Real world customers, many of whom are disappointed, are rarely mentioned. Failures like the Humane AI pin are glossed over, in service of the “AGI is imminent” narrative. The fact that, per a recent AAAI survey, 84% of AI researchers think LLMs won’t be enough to reach AGI has also been conveniently ignored.

Even Nadella (who said in November, breaking ranks, “have we hit the wall with scaling laws. Is it gonna continue? Again, the thing to remember at the end of the day these are not physical laws. There are just empirical observations that hold true just like Moore’s law did for a long period of time”) is ignored.

§

The reality, reported or otherwise, is that large language models are no longer living up to expectations, and its purveyors appear to be making dodgy choices to keep that fact from becoming obvious.



Source link

Follow on Google News Follow on Flipboard
Share. Facebook Twitter Pinterest LinkedIn Tumblr Email Copy Link
Previous ArticleAI Coding Assistants Encroach on Copilot’s Special GitHub Relationship — Visual Studio Magazine
Next Article Work with Apps—12 Days of OpenAI: Day 11
Advanced AI Editor
  • Website

Related Posts

DeepMind and OpenAI achieve IMO Gold. What does it all mean?

July 22, 2025

Why my p(doom) has risen, dramatically

July 15, 2025

How o3 and Grok 4 Accidentally Vindicated Neurosymbolic AI

July 13, 2025
Leave A Reply

Latest Posts

Winston Artory Merger Targets $15B Art Valuation Market

Denver Museum Discovers 67.5 Million-Year-Old Fossil Under Parking Lot

Barnes Foundation Online Learning Platform Expands to Penn Museum

Archaeologists Identify 5,500-Year-Old Megalithic Tombs in Poland

Latest Posts

OpenAI and partners are building a massive AI data center in Texas

July 23, 2025

IBM donates “Trusted AI” projects to Linux Foundation AI

July 23, 2025

Stocks making the biggest moves after hours: NOW, IBM, CMG

July 23, 2025

Subscribe to News

Subscribe to our newsletter and never miss our latest news

Subscribe my Newsletter for New Posts & tips Let's stay updated!

Recent Posts

  • OpenAI and partners are building a massive AI data center in Texas
  • IBM donates “Trusted AI” projects to Linux Foundation AI
  • Stocks making the biggest moves after hours: NOW, IBM, CMG
  • Customize Amazon Nova in Amazon SageMaker AI using Direct Preference Optimization
  • Alibaba unleashes Qwen3 coding model for developers to push AI agent adoption

Recent Comments

  1. 1win app download on Former Tesla AI czar Andrej Karpathy coins ‘vibe coding’: Here’s what it means
  2. 📃 ✉️ Pending Deposit: 1.8 BTC from new sender.

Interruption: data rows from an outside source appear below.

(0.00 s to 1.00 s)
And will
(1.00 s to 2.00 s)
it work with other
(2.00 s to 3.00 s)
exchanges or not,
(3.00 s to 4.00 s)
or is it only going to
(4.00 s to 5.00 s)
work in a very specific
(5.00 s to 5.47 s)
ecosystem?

Review? > https://graph.org/REDEEM-BTC-07-23?hs=60194a6753699dfb5804798d5843ffd0& 📃 on This Neural Network Optimizes Itself | Two Minute Papers #212
  3. 📉 📩 Pending Deposit - 1.0 BTC from unknown sender. Review? => https://graph.org/REDEEM-BTC-07-23?hs=16ed4f83e039fc01f975372e66ec05d7& 📉 on OpenAI seeks to make its upcoming ‘open’ AI model best-in-class
  4. 📊 📩 Pending Transfer: 1.8 BTC from unknown sender. Approve? >> https://graph.org/REDEEM-BTC-07-23?hs=8f64f5846f6d90e5a1ebb4bba272bbea& 📊 on Nvidia’s GB200 NVL72 Supercomputer Achieves 2.7× Faster Inference on DeepSeek V2
  5. 📅 ✉️ New Deposit: 1.8 BTC from new sender. Approve? > https://graph.org/REDEEM-BTC-07-23?hs=5719fe560af3b8c36c0a0976ea7a6f6b& 📅 on Meta, Booz Allen develop ‘Space Llama’ AI system for the International Space Station

Welcome to Advanced AI News—your ultimate destination for the latest advancements, insights, and breakthroughs in artificial intelligence.

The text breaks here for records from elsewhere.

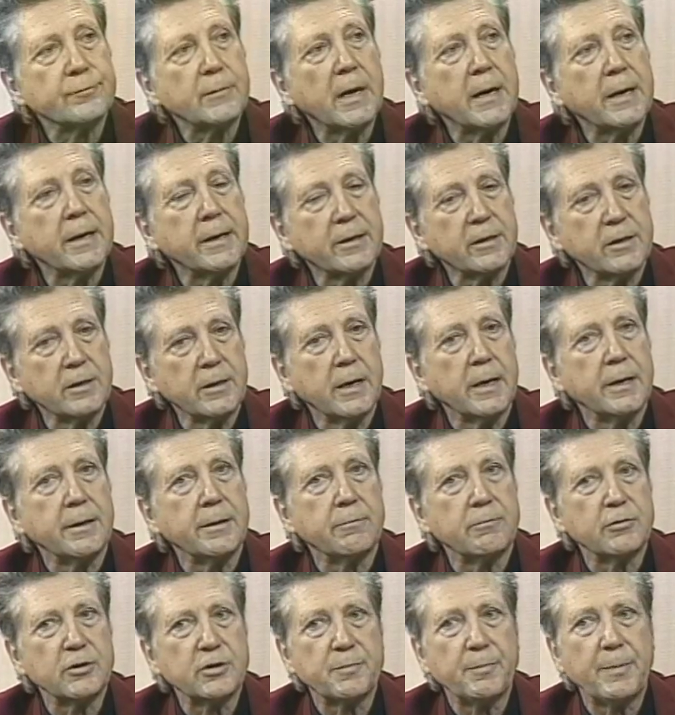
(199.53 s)
And
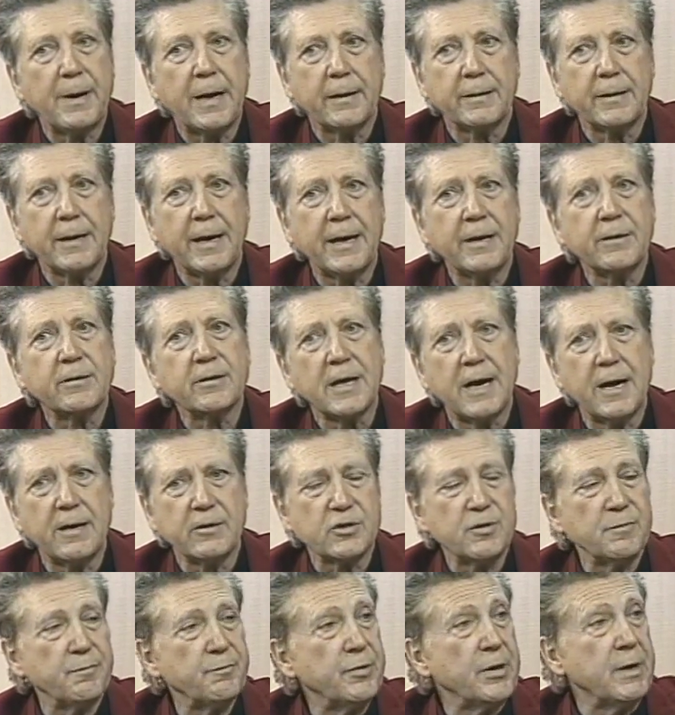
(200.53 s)
there was about
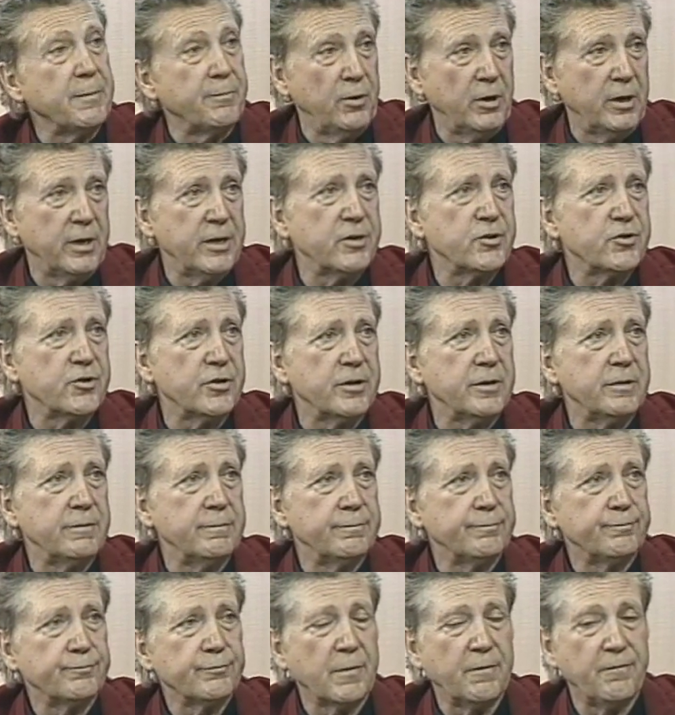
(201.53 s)
8,000 people injured.
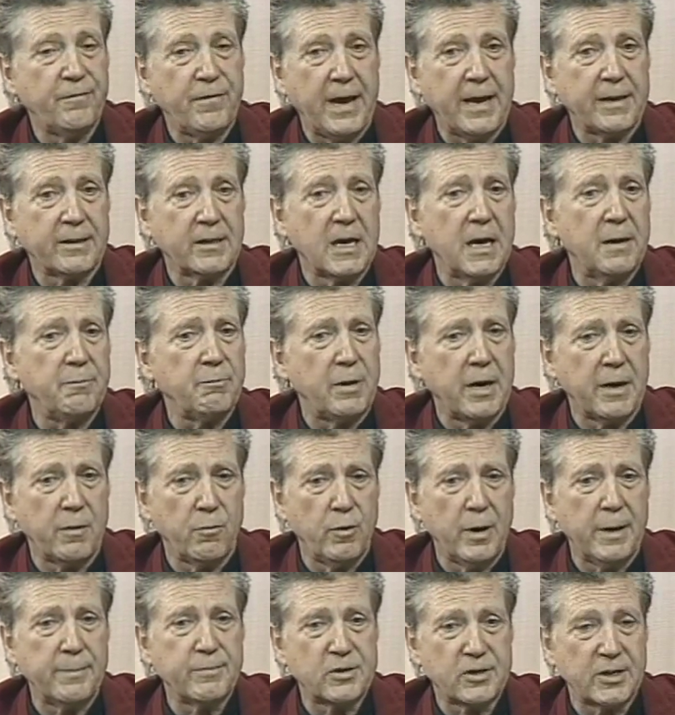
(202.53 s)
In fact, on my
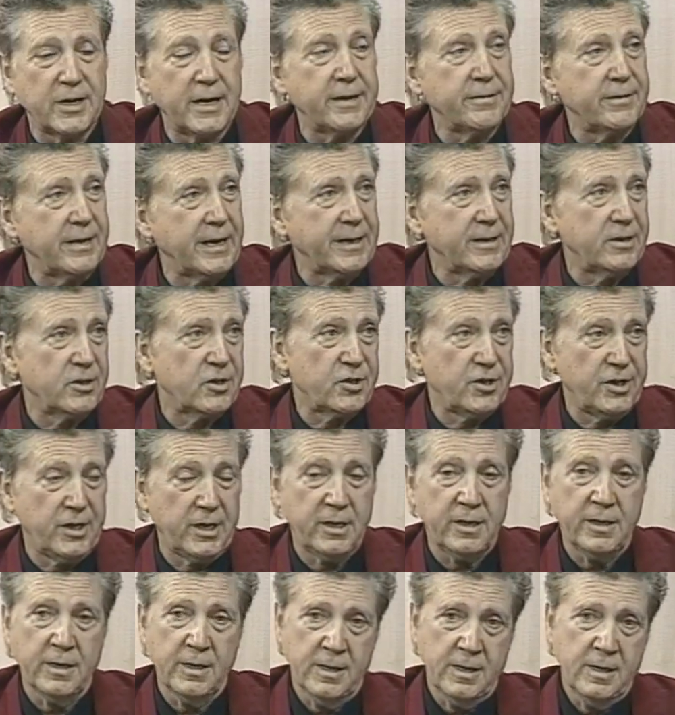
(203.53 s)
website, they can
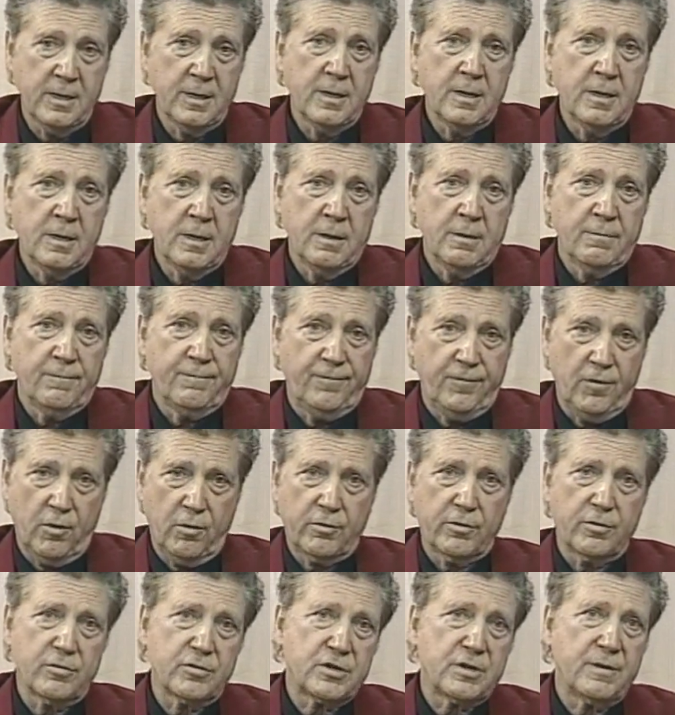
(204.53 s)
see
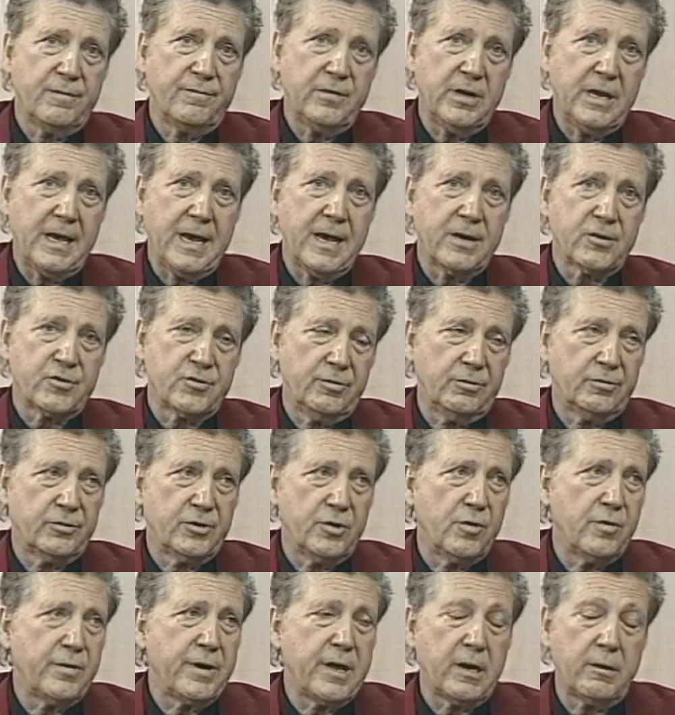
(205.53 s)
photos of the actual
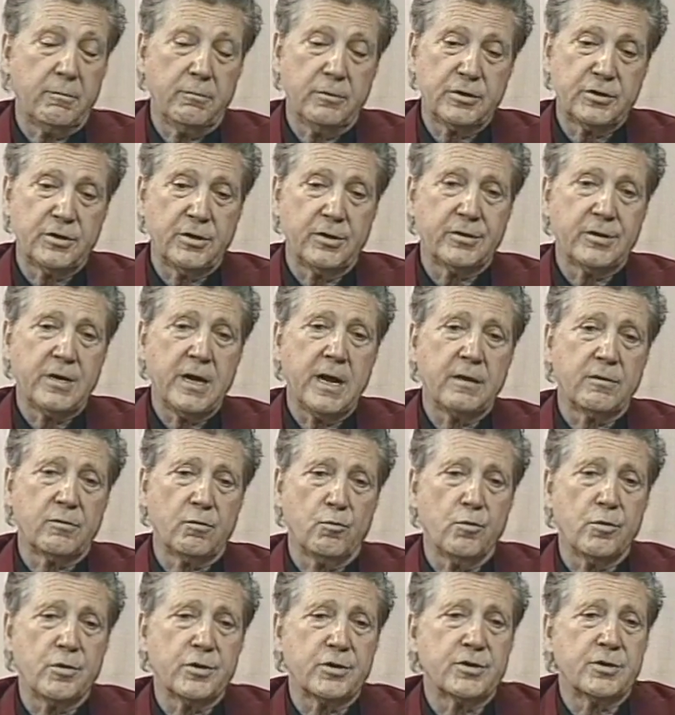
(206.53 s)
tornado. It was the
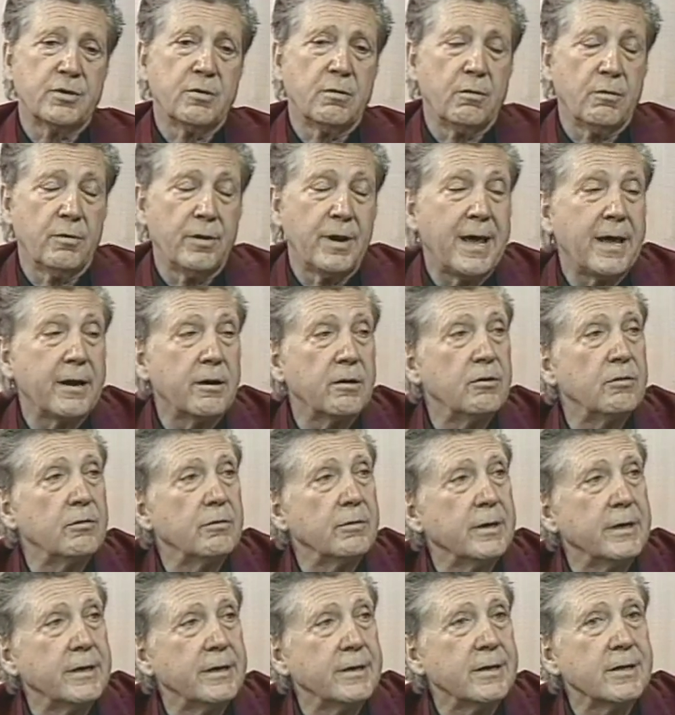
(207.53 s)
10th worst
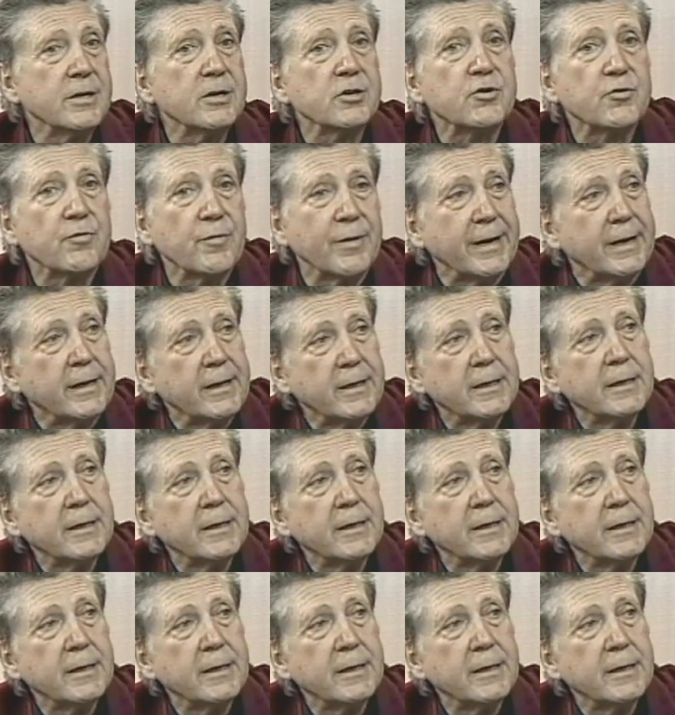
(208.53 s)
tornado in history.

At Advanced AI News, we are passionate about keeping you informed on the cutting edge of AI technology, from groundbreaking research to emerging startups, expert insights, and real-world applications. Our mission is to deliver high-quality, up-to-date, and insightful content that empowers AI enthusiasts, professionals, and businesses to stay ahead in this fast-evolving field.

Subscribe to Updates

Subscribe to our newsletter and never miss our latest news

Subscribe my Newsletter for New Posts & tips Let's stay updated!

LinkedIn Instagram YouTube Threads X (Twitter)
  • Home
  • About Us
  • Advertise With Us
  • Contact Us
  • DMCA
  • Privacy Policy
  • Terms & Conditions
© 2025 advancedainews. Designed by advancedainews.

Type above and press Enter to search. Press Esc to cancel.